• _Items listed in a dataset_
###

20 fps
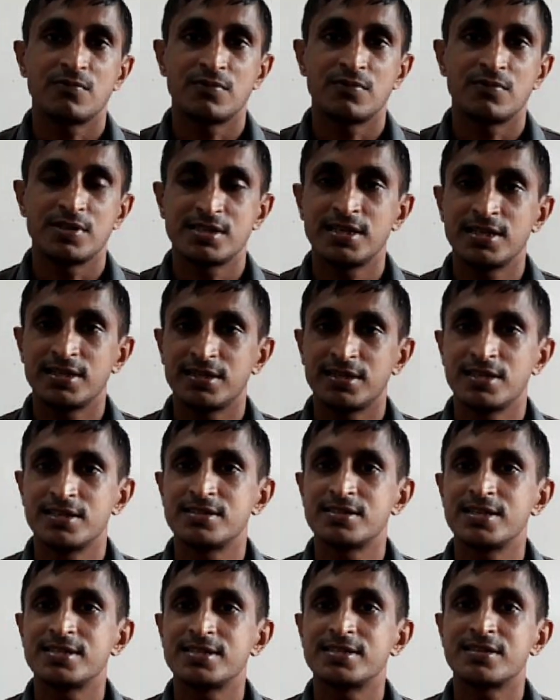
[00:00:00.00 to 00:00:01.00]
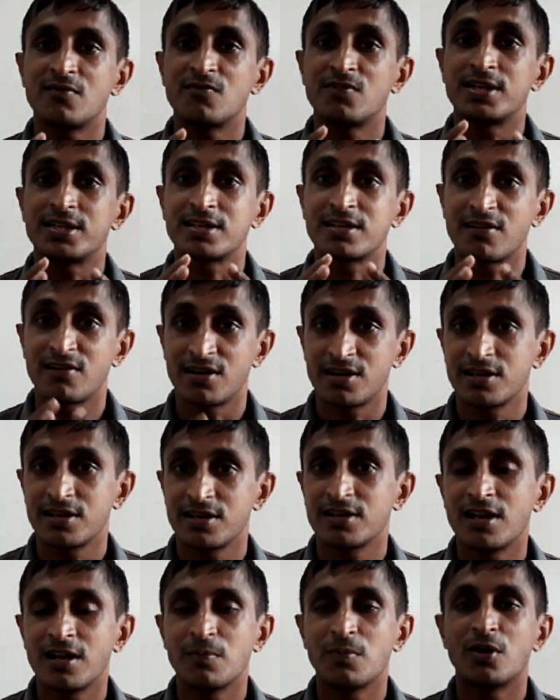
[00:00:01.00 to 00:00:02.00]
We see this is somewhat
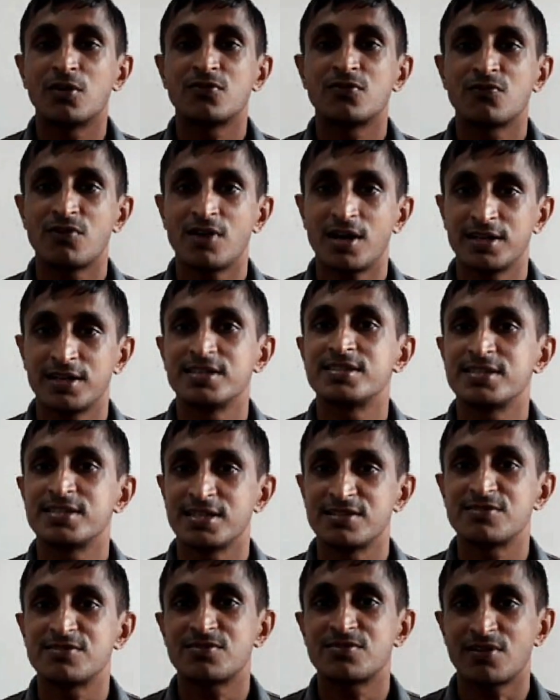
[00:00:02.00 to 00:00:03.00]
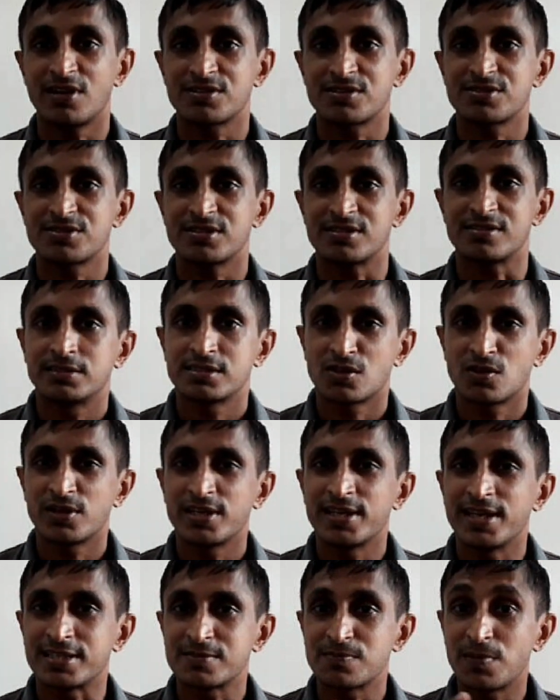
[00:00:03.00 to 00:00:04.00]
critical about father's instructions. So
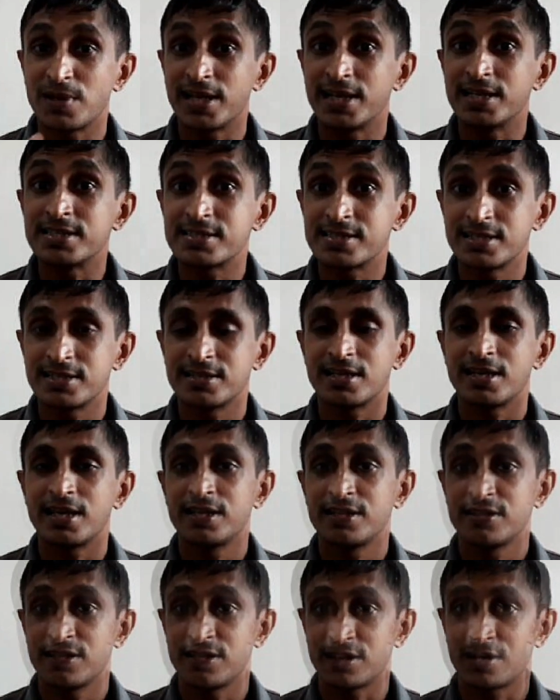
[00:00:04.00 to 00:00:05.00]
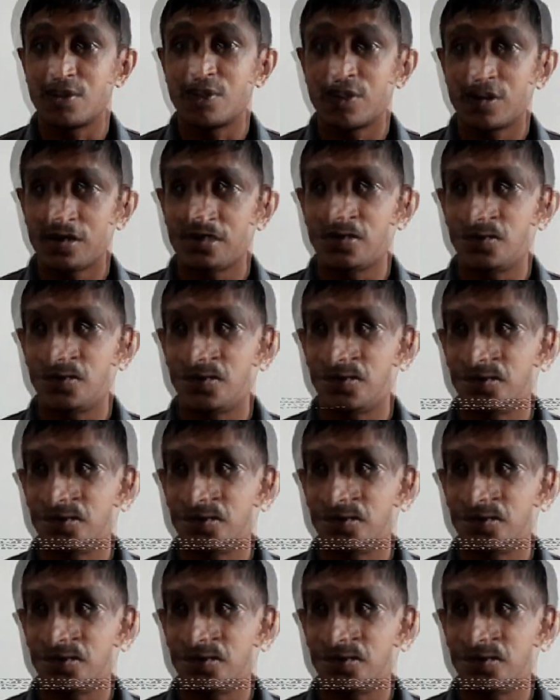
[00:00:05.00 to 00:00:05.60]
he explains it in this quotation.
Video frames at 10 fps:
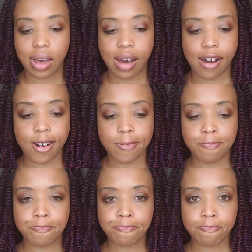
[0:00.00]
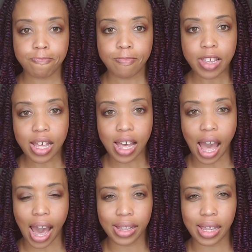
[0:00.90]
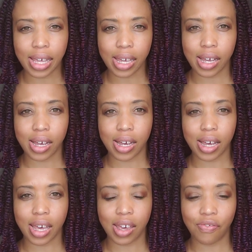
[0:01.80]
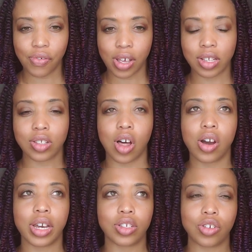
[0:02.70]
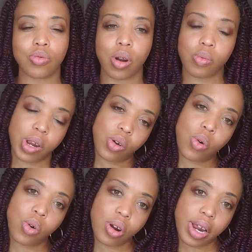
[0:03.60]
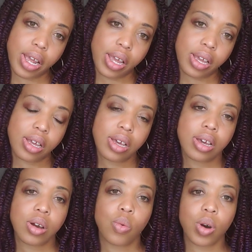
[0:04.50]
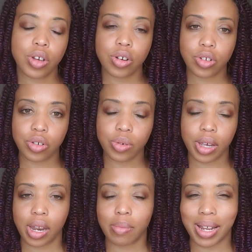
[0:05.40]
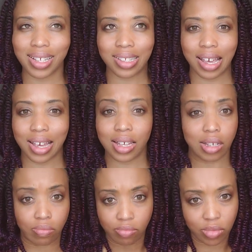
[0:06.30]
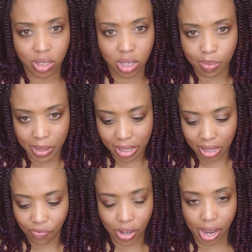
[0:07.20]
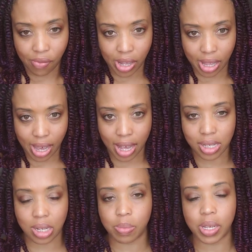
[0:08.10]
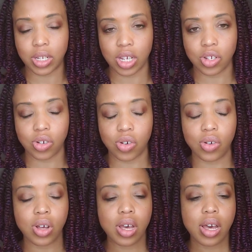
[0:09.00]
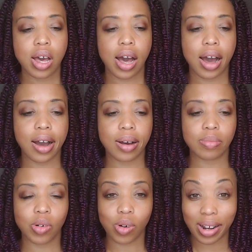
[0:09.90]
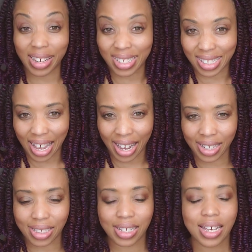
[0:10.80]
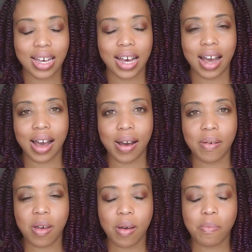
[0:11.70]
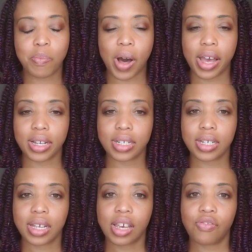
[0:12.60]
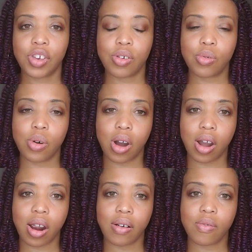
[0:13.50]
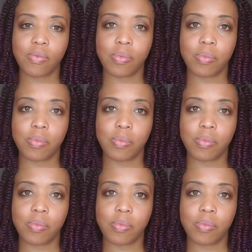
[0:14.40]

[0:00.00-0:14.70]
Um, I think if as long as you are recording what you're doing, and I'm not saying specific, everything has to be digital or exact, but if you are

###

From the line containing "[00:00:05.00 to 00:00:05.60]" down to the final line of the records above, restate every line word for word, add nothing, and skip the pictures.

[00:00:05.00 to 00:00:05.60]
he explains it in this quotation.
Video frames at 10 fps:
[0:00.00]
[0:00.90]
[0:01.80]
[0:02.70]
[0:03.60]
[0:04.50]
[0:05.40]
[0:06.30]
[0:07.20]
[0:08.10]
[0:09.00]
[0:09.90]
[0:10.80]
[0:11.70]
[0:12.60]
[0:13.50]
[0:14.40]

[0:00.00-0:14.70]
Um, I think if as long as you are recording what you're doing, and I'm not saying specific, everything has to be digital or exact, but if you are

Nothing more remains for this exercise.